张伟不太明白父亲这话的意思,只觉得心里酸酸的。
回到空荡荡的家,父子俩坐在客厅里,谁都没说话。
这个住了三十多年的老房子,突然变得特别安静,安静得能听到墙上挂钟的滴答声,安静得让人发慌。
"爸,妈留下的那些钱..." 张伟犹豫着开口。
"你妈的意思我知道。" 张建国打断他,语气有点累,"她说了,都给你,你拿着就行。"
"可这样不太公平吧?" 张伟觉得心里不安。
"公平?" 张建国苦笑了一下,摇了摇头,"小伟,你知道啥叫公平不?"
张伟摇摇头。
"公平就是,她有她的心思,我有我的打算。她的钱给谁,是她的自由。" 张建国站起身,走到窗边看着外面的雪,"我的钱,当然也是我的自由。"

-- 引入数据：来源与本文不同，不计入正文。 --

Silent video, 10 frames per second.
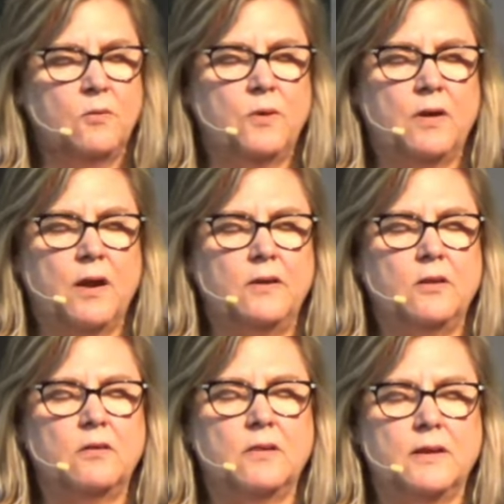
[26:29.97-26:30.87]
where I
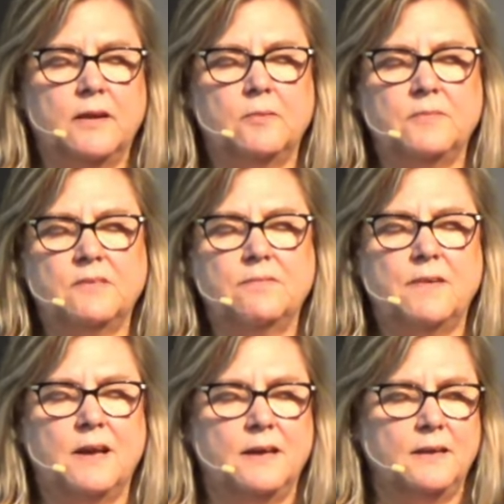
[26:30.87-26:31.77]
know I am
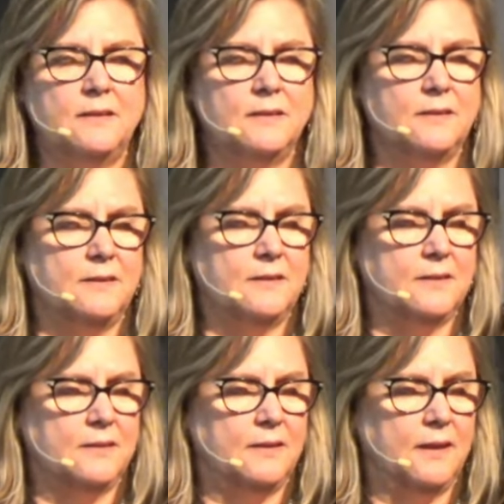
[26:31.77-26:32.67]
divinely
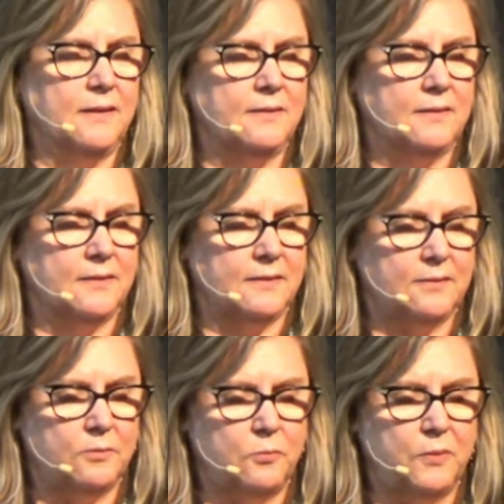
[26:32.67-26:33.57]

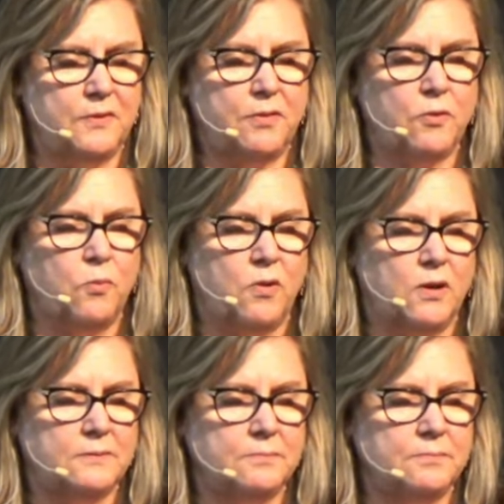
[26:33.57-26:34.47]
connected with the
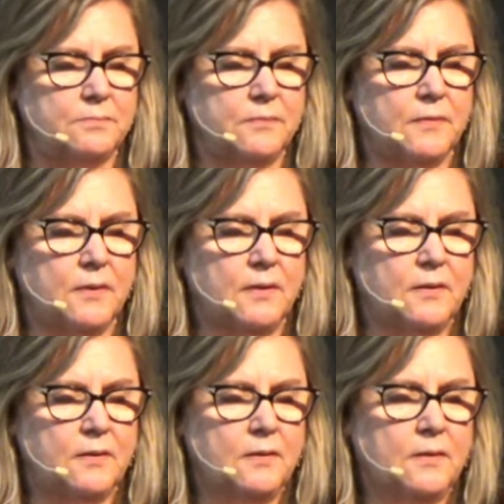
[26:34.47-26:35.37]
One,
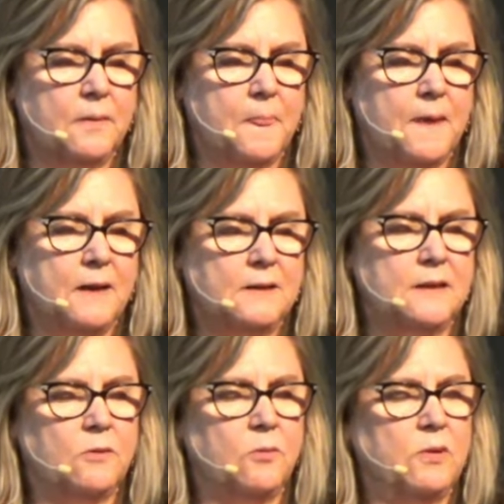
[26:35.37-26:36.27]

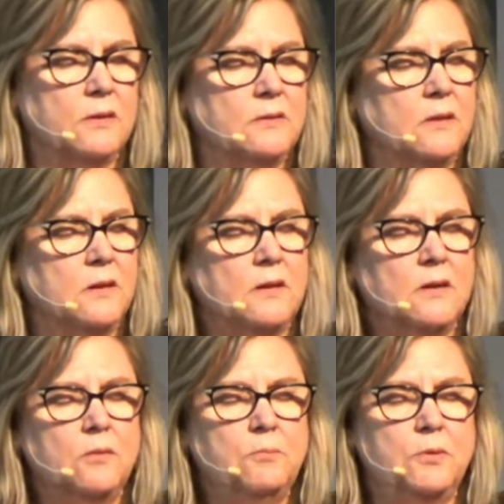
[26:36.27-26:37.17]
that one
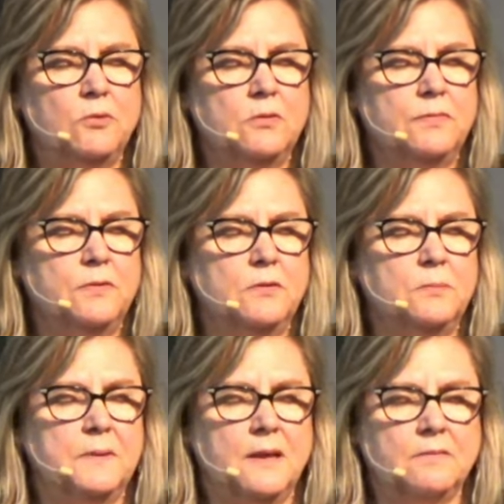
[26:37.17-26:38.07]
beautiful,
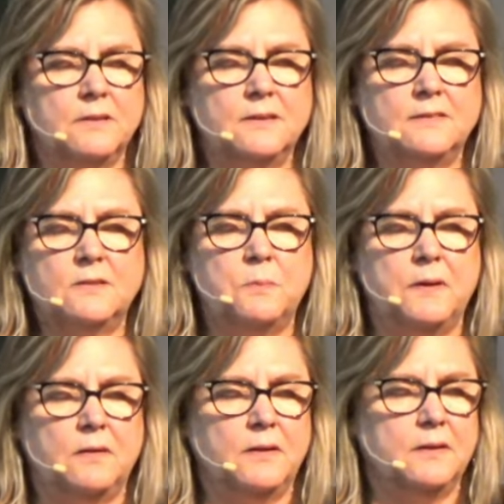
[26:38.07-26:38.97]
benevolent
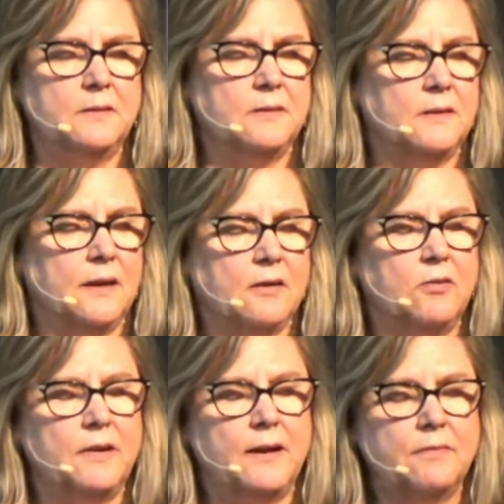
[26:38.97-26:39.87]
spirit, that
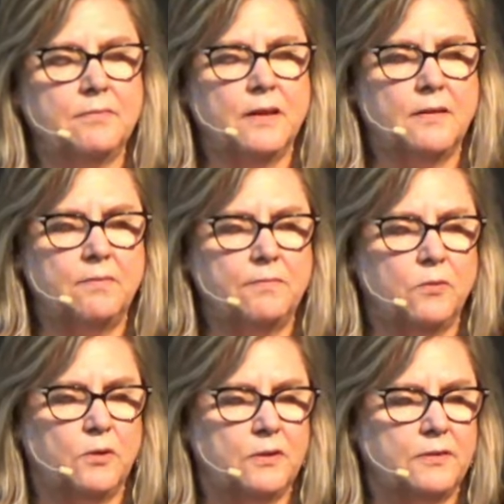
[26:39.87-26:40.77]
creative life
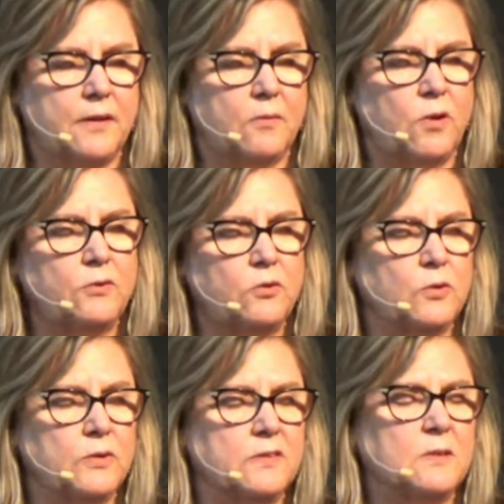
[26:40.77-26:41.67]
force that wants
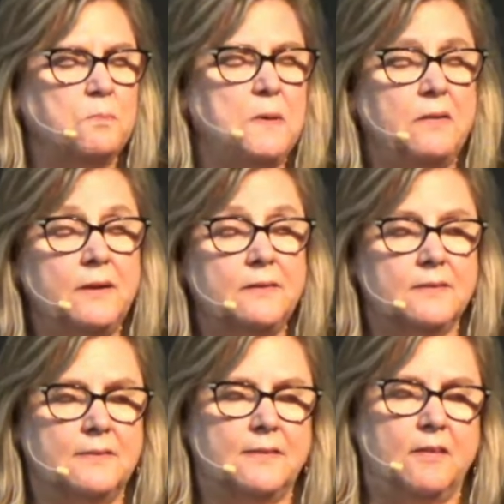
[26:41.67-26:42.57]
to
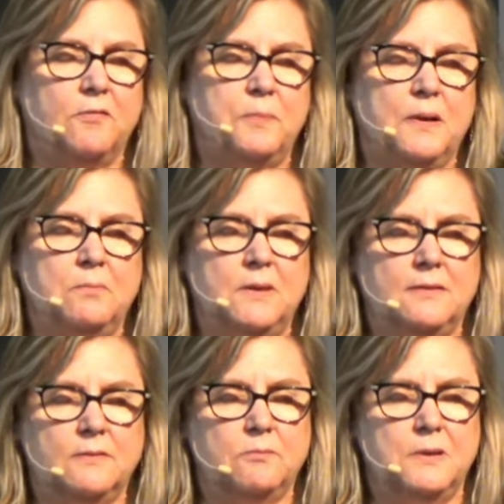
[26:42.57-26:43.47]
experience itself by
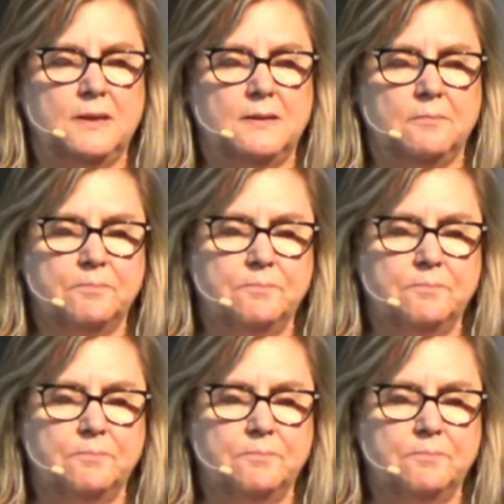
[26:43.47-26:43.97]
means of me.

这话听得张伟一头雾水,他想问个明白,但看着父亲落寞的背影,终究还是把话咽了回去。
七
一个星期后,雪停了,太阳出来了,张伟按母亲的嘱咐去银行取钱。
他站在 ATM 机前,手指有点抖地输了密码 —— 自己的生日,屏幕上立刻跳出余额:236789.45 元。

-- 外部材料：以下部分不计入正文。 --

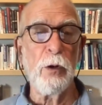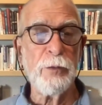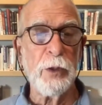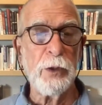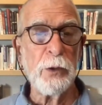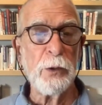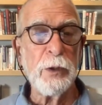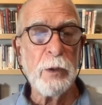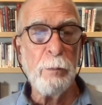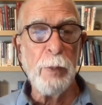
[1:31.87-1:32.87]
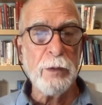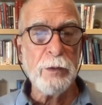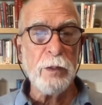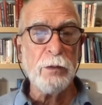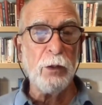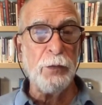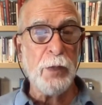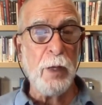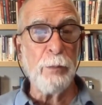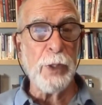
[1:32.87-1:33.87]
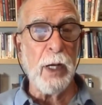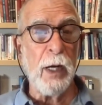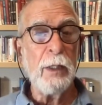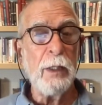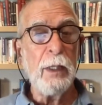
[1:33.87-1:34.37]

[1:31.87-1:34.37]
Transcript: of the new independence in Zambia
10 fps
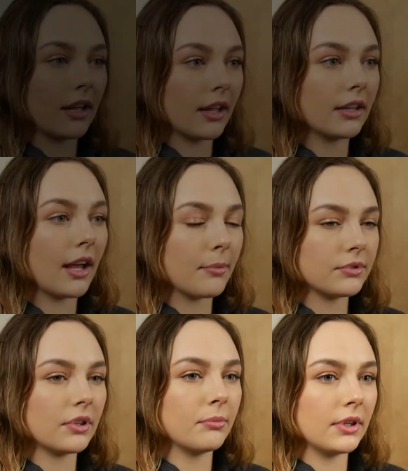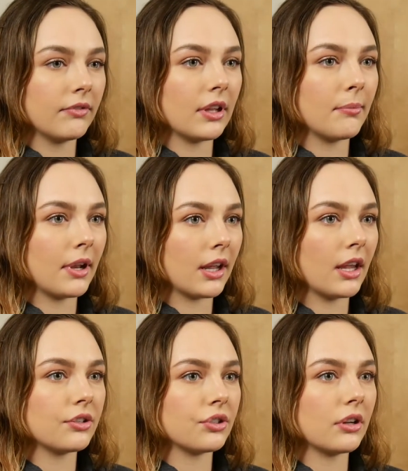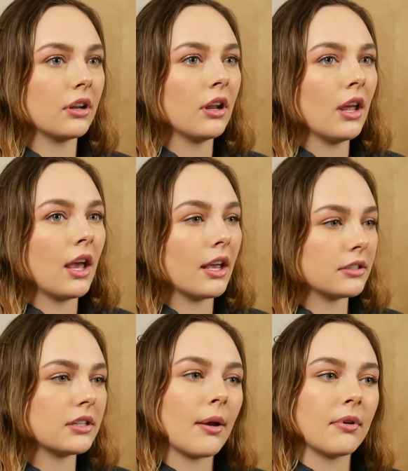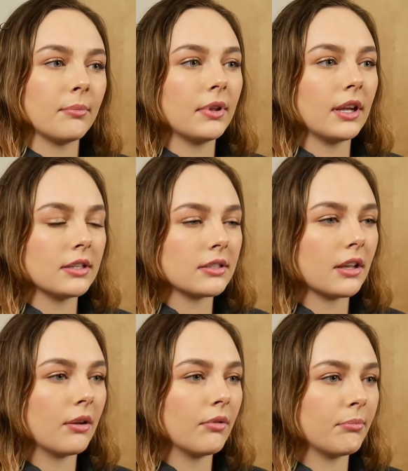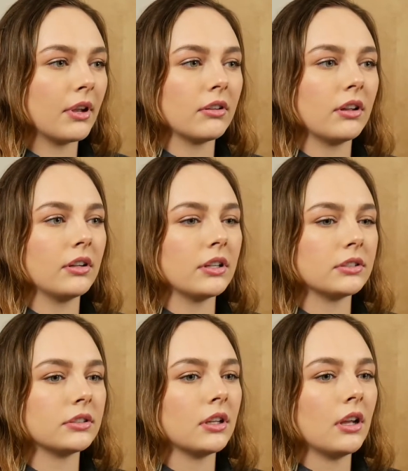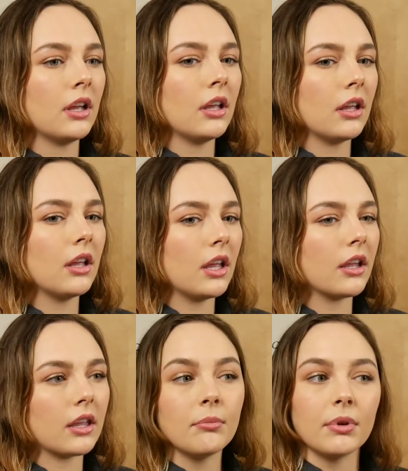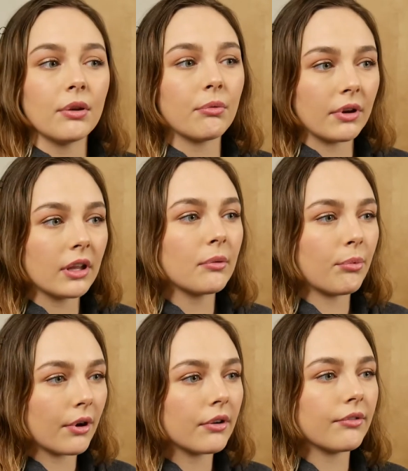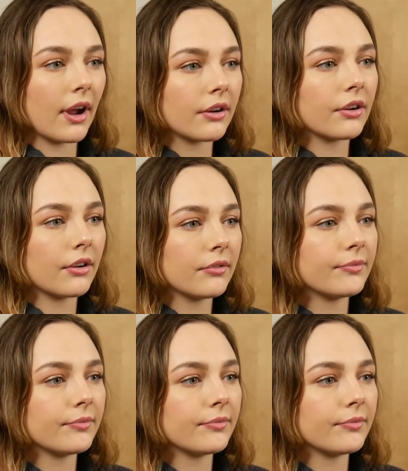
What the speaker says: I absolutely believe that medication has a time and a place, and with mental illness, it can be a really important factor.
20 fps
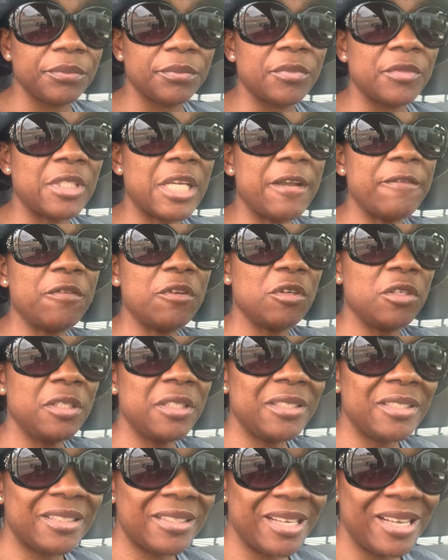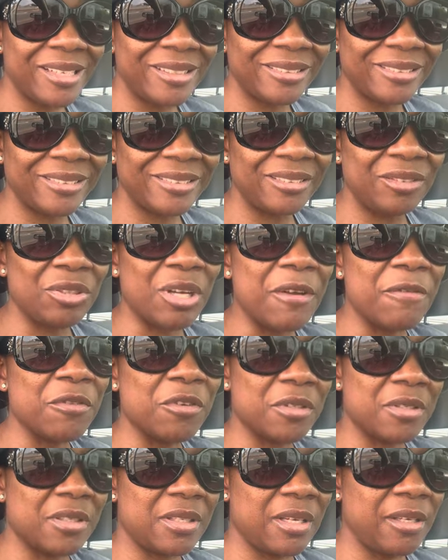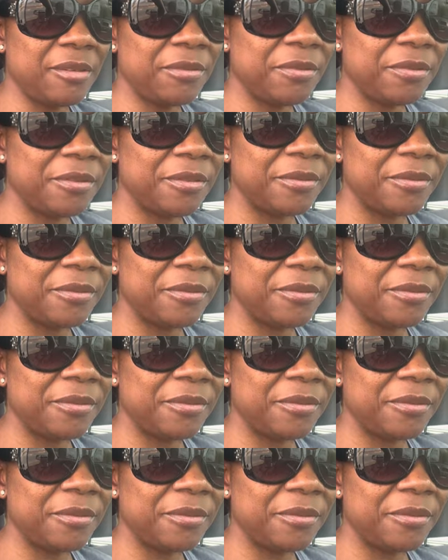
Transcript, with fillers: you have your instinct you have yourself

这个数字让他吃了一惊,他没想到母亲竟然存了这么多钱。
"先生您好,请问需要啥服务?" 银行柜台的工作人员礼貌地问。
"我想把这张卡里的钱全取出来。" 张伟递过银行卡和死亡证明。
"好的,请稍等。" 工作人员核对完信息,开始办手续,"对了,系统显示李秀莲女士在我行租了个保管箱,您作为继承人,可以办理领取手续。"
张伟想起母亲临终的嘱咐,点了点头:"麻烦您帮我办一下。"
半个小时后,在银行工作人员的陪同下,张伟来到地下金库。
厚重的铁门缓缓打开,他按提示输了密码,打开了那个编号为 1209 的保管箱。
里面放着一个厚厚的牛皮纸袋。
张伟把纸袋拿到接待室,深吸一口气,慢慢打开。
里面没有金银珠宝,没有贵重物品,只有一叠叠泛黄的票据和信。
最上面是一张 1985 年的工资条,李秀莲的名字旁边写着 "108 元",下面用红笔标着 "已存 40 元"。

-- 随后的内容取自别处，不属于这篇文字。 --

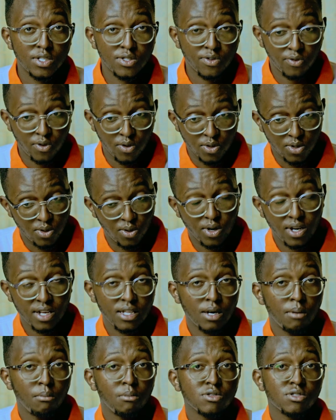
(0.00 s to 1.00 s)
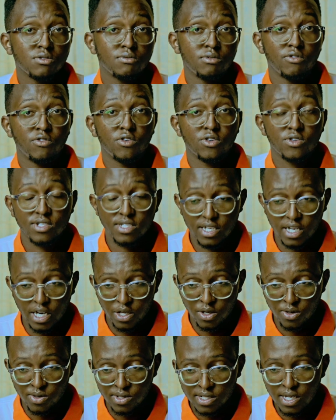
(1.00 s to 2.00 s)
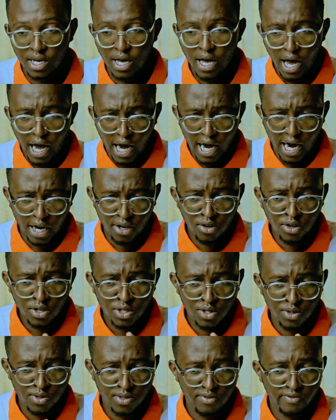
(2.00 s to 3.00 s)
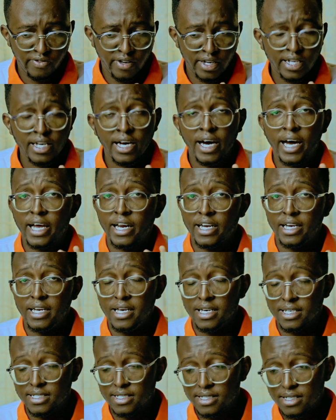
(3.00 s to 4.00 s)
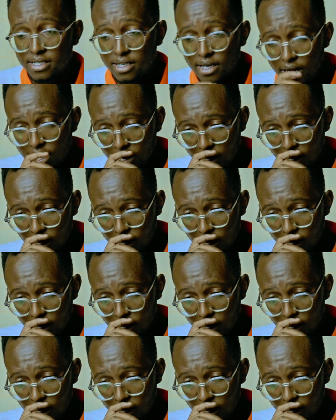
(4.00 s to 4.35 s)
this photo, or rather most of the photos that I use, I did not use very high radius.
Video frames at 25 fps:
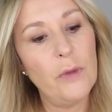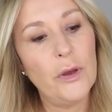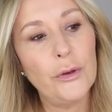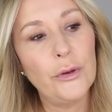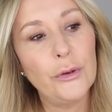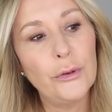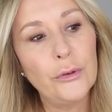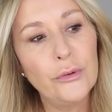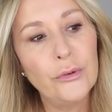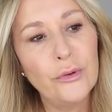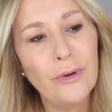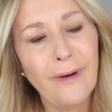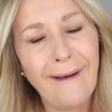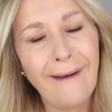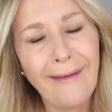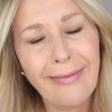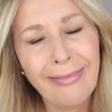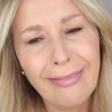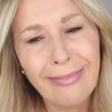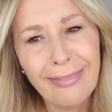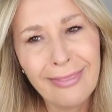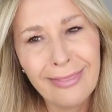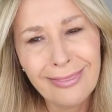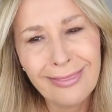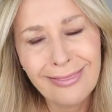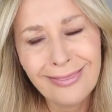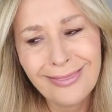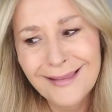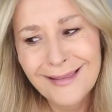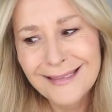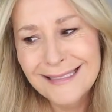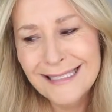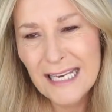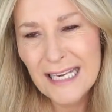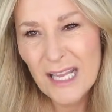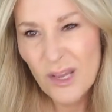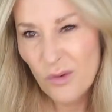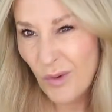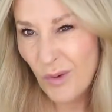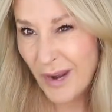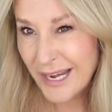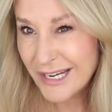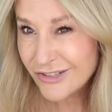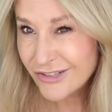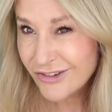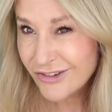who, did he win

再往下翻,是一张张药费单、电费单、买菜的收据,每张上面都有母亲清秀的字迹,记着开支和分摊情况。
最底下是那个红皮小本子 —— 正是记了一辈子的账本。
张伟翻开最后一页,发现母亲在临终前写了一段话:
"建国,我知道你藏了私房钱,其实我早就知道了。这些年我也攒了些钱,不是为了跟你较劲,就是想给儿子留条后路。咱这辈子算清了账目,却算不清感情,下辈子别再这么过了。"
旁边还放着一封信,信封上写着 "给小伟"。
张伟拆开信,里面是母亲熟悉的字迹:
"儿子,妈对不起你,让你在这样的家里长大。我和你爸不是不爱对方,就是被日子磨得忘了咋去爱。那些钱你拿着,好好过日子,别学我们把钱看得比人心重。保管箱里还有你爸年轻时给我写的情书,我一直没舍得扔,帮我还给他吧。"
张伟看到这儿,再也忍不住,趴在桌子上哭了起来。
窗外阳光正好,透过玻璃照在那些泛黄的票据上,仿佛在诉说着一段被 AA 制困住的人生,一场永远算不清的感情账。